Il y a cependant quelques inconvénients au thorium. La première est que, bien que le thorium et ses déchets soient dangereux pendant des centaines plutôt que des dizaines de milliers d'années par rapport à l'uranium ou au plutonium, le thorium est en fait plus dangereusement radioactif à court terme. Pour cette raison, le thorium peut être un peu plus difficile à travailler, et il est plus difficile de le contenir. Il est également plus difficile à préparer que les barres d'uranium : selon Krahn, si nous voulons alimenter notre planète en utilisant un cycle du combustible au thorium, il faut produire suffisamment d'U-233 pour alimenter les réacteurs initiaux.

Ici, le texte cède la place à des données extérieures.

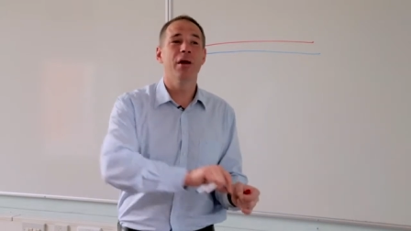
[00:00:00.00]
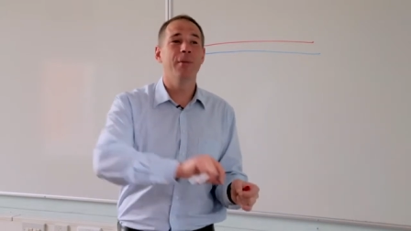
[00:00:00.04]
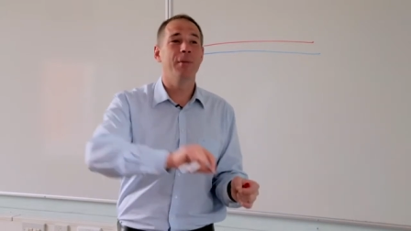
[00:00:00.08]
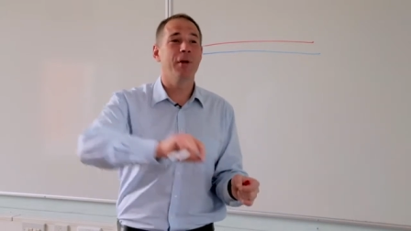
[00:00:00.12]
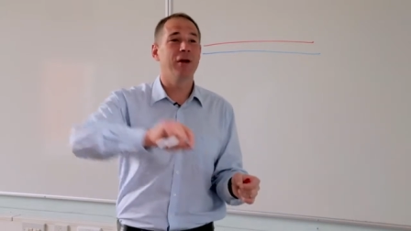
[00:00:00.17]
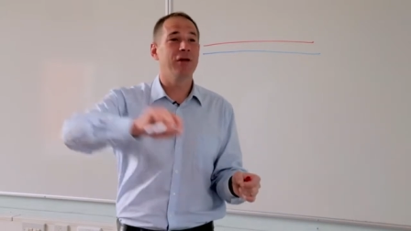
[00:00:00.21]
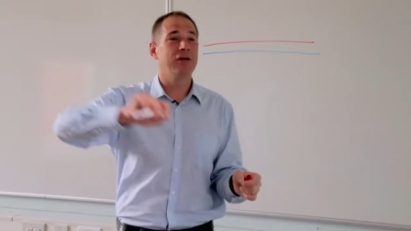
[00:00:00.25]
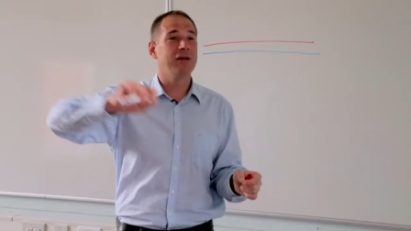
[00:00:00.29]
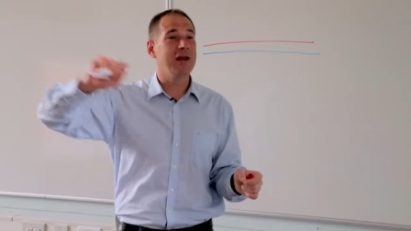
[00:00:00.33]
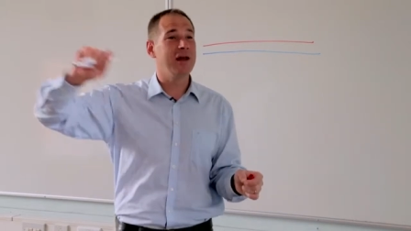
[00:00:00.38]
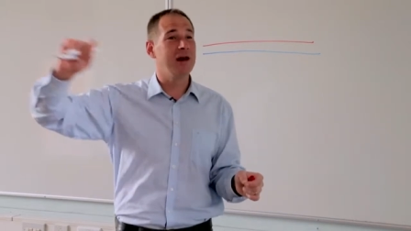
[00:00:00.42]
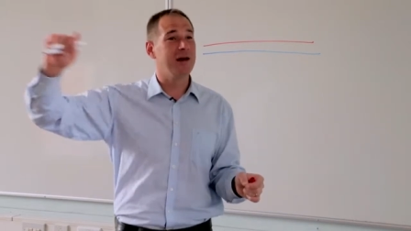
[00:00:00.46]

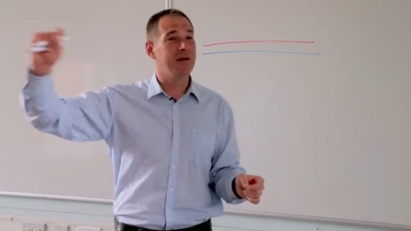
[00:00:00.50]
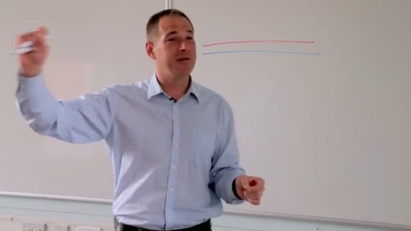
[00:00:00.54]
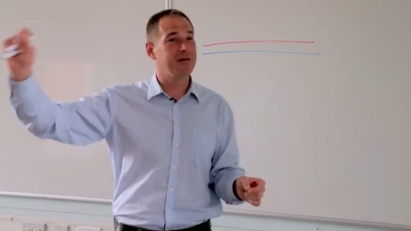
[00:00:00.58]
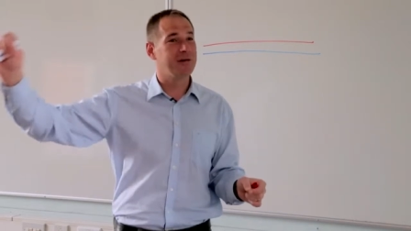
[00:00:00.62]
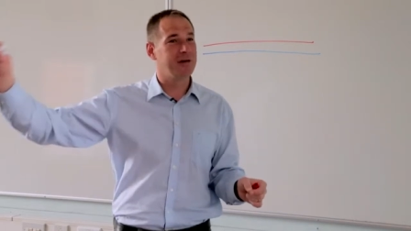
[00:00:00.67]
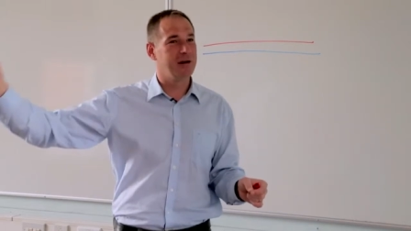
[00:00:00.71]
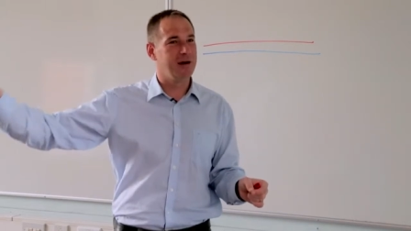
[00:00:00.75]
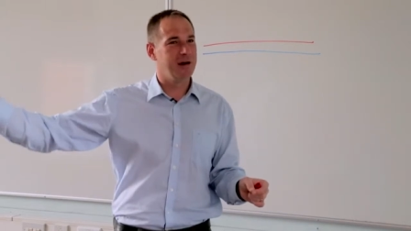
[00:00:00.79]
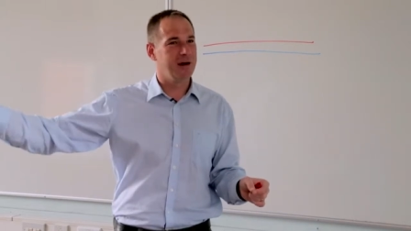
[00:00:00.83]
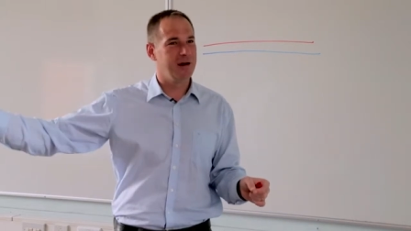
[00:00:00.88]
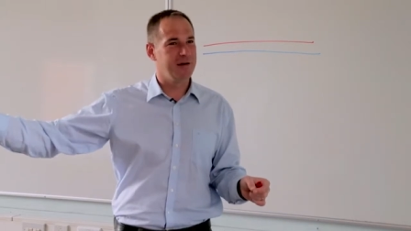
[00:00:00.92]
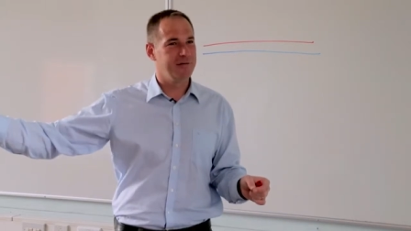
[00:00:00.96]
about the
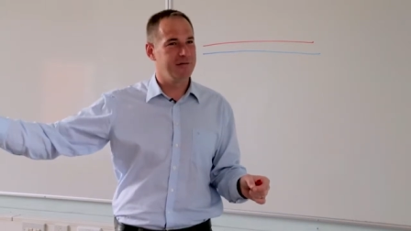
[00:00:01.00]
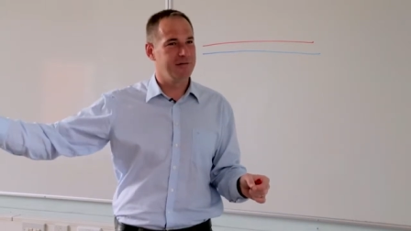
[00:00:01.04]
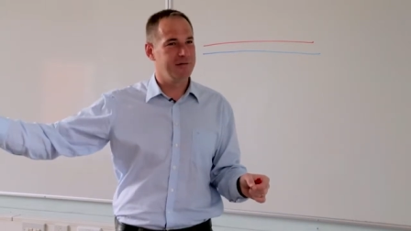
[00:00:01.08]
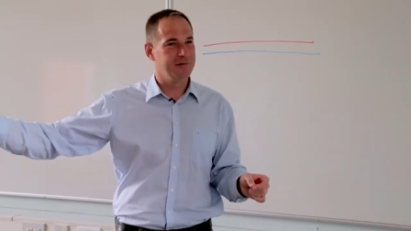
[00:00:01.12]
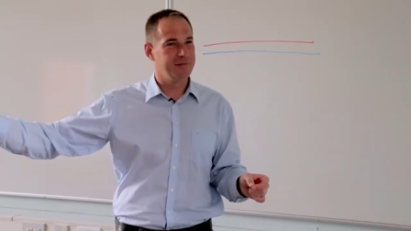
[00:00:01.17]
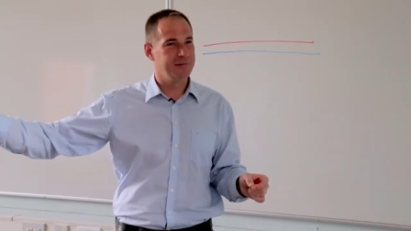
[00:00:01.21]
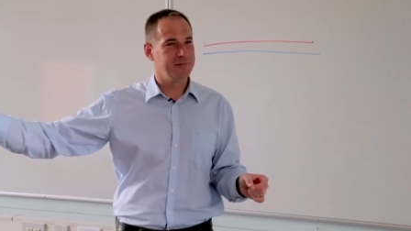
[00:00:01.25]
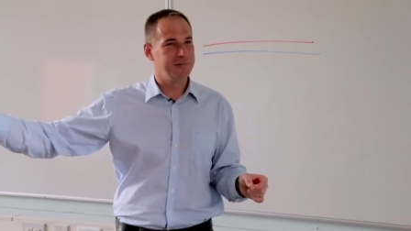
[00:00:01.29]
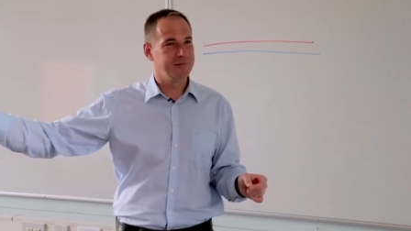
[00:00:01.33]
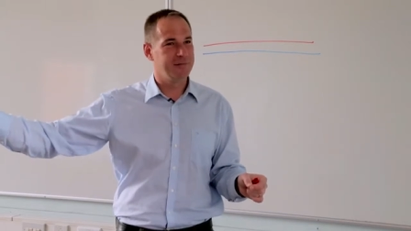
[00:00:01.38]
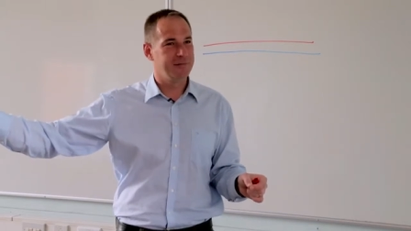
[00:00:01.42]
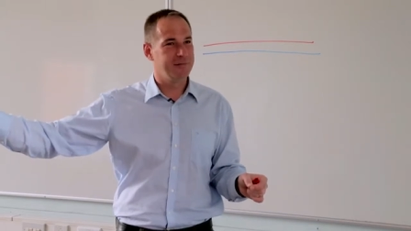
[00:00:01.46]
afterlife.
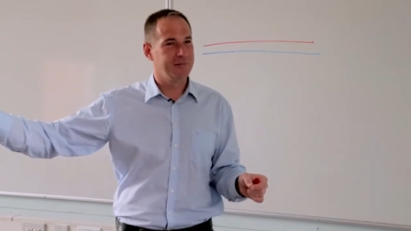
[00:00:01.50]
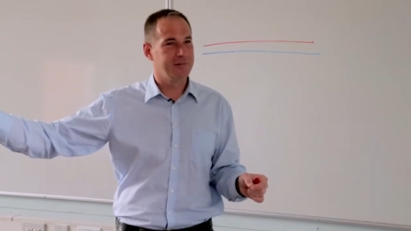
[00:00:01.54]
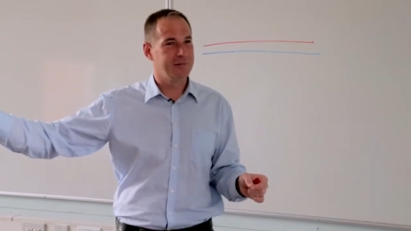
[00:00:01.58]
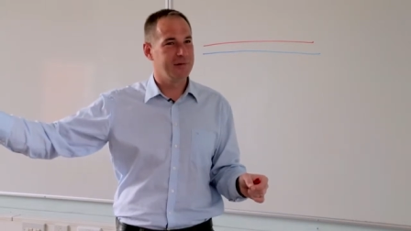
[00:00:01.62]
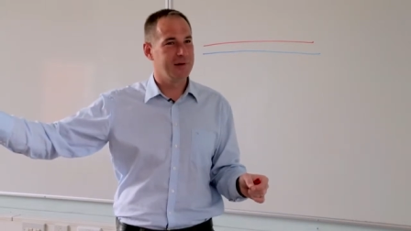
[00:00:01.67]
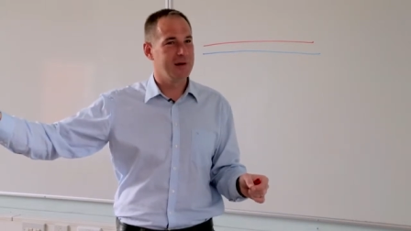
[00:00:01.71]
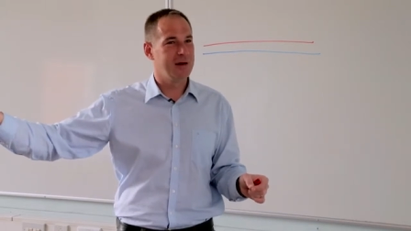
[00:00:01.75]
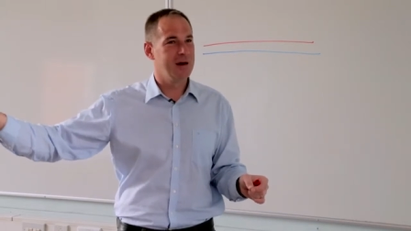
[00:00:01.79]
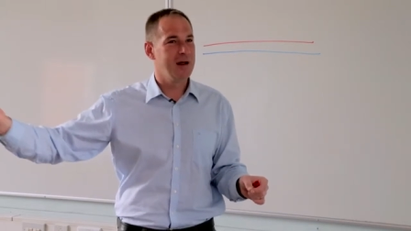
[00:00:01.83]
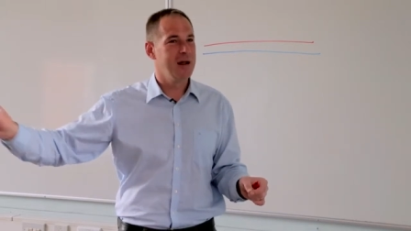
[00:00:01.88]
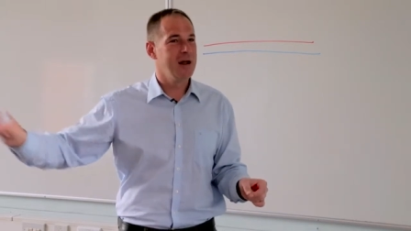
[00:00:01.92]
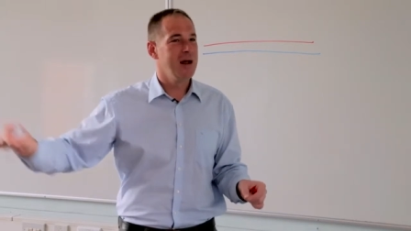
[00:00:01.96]

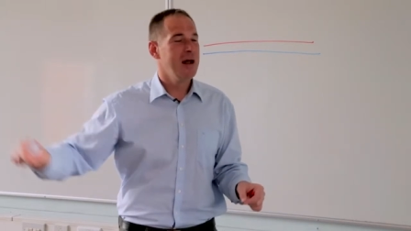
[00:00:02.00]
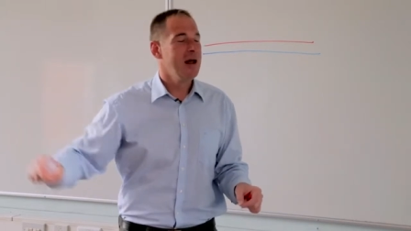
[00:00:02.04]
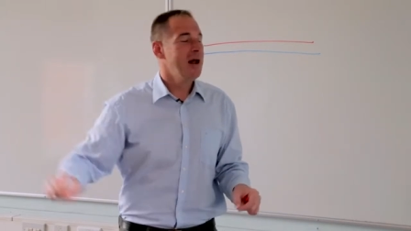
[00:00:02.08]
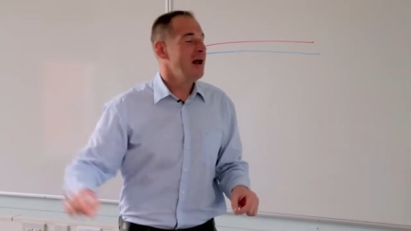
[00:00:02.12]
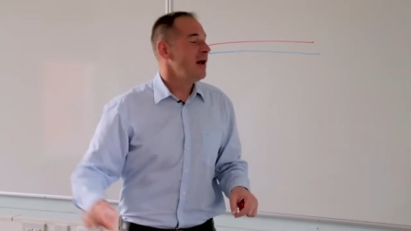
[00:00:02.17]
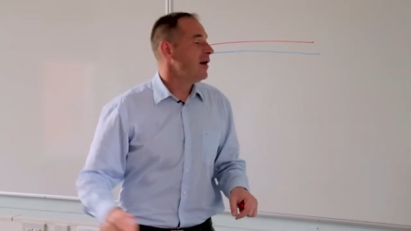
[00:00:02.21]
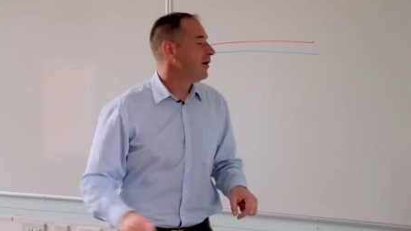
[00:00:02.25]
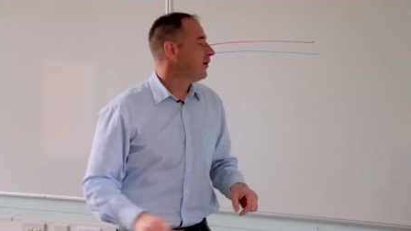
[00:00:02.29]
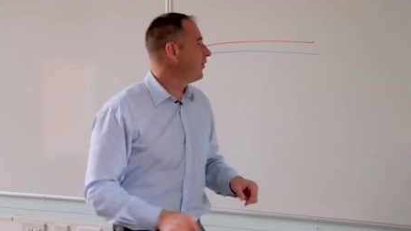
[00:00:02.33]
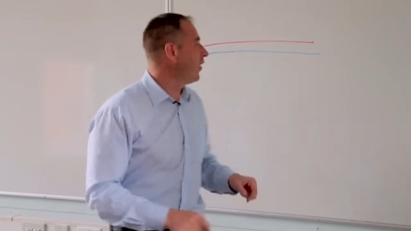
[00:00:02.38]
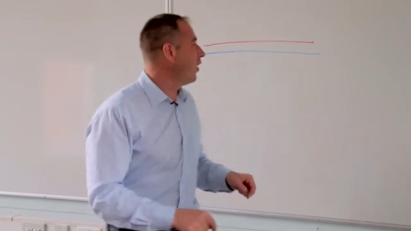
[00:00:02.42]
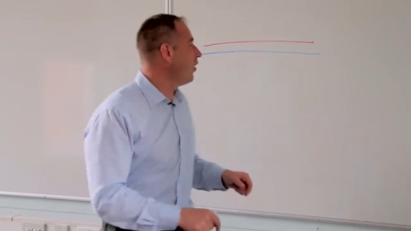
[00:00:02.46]

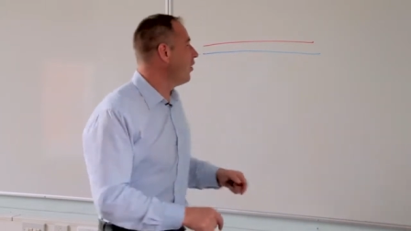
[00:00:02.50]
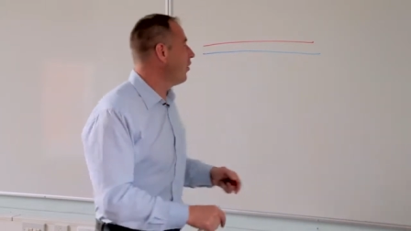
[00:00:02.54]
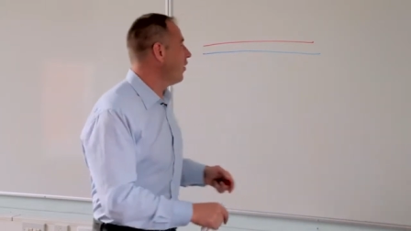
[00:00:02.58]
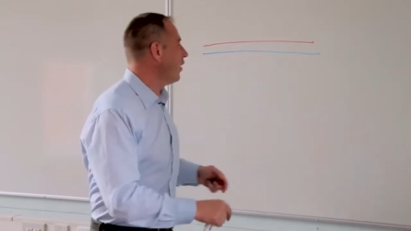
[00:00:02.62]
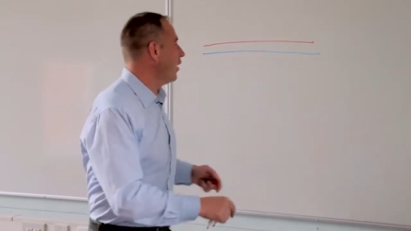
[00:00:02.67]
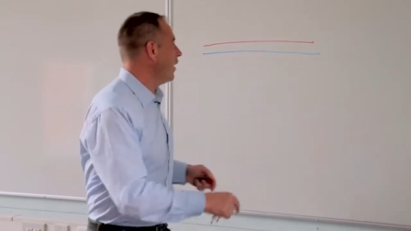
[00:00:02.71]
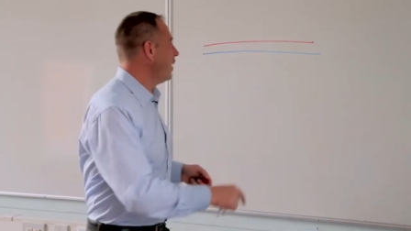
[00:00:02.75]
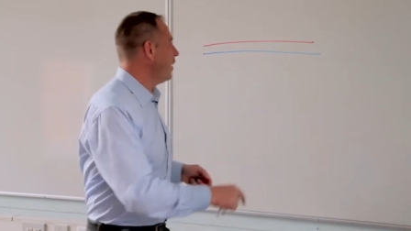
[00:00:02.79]
So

"Les méthodes de traitement chimique du Th-232 et de l'U-233 sont assez bien établies; cependant, des installations pour accomplir un tel traitement chimique devraient être construites", explique Krahn.

Utiliser le thorium pour l'énergie

Il existe plusieurs façons d' appliquer le thorium à la production d'énergie. L'une des solutions consiste à utiliser du combustible solide au thorium dans un réacteur classique refroidi à l'eau, semblable aux centrales électriques modernes à base d'uranium. Une autre perspective passionnante pour les scientifiques et les défenseurs de l'énergie nucléaire est le réacteur à sel fondu. Dans ces usines, le combustible est dissous dans une cuve de sel liquide. Les sels ont un point d'ébullition élevé, de sorte que même d'énormes pics de température n'entraîneront pas d'explosions. De plus, les réacteurs à sels fondus ne nécessitent pas beaucoup de refroidissement, ils n'ont donc pas besoin d'une énorme quantité d'eau pour fonctionner. Pour cette raison, un réacteur nucléaire au thorium est en cours de test dans le désert de Gobi en Chine .

Maintenant c'est intéressant

Le thorium a été découvert par Jons Jakob Berzelius en 1828, qui l'a nommé d'après Thor, le dieu nordique du tonnerre.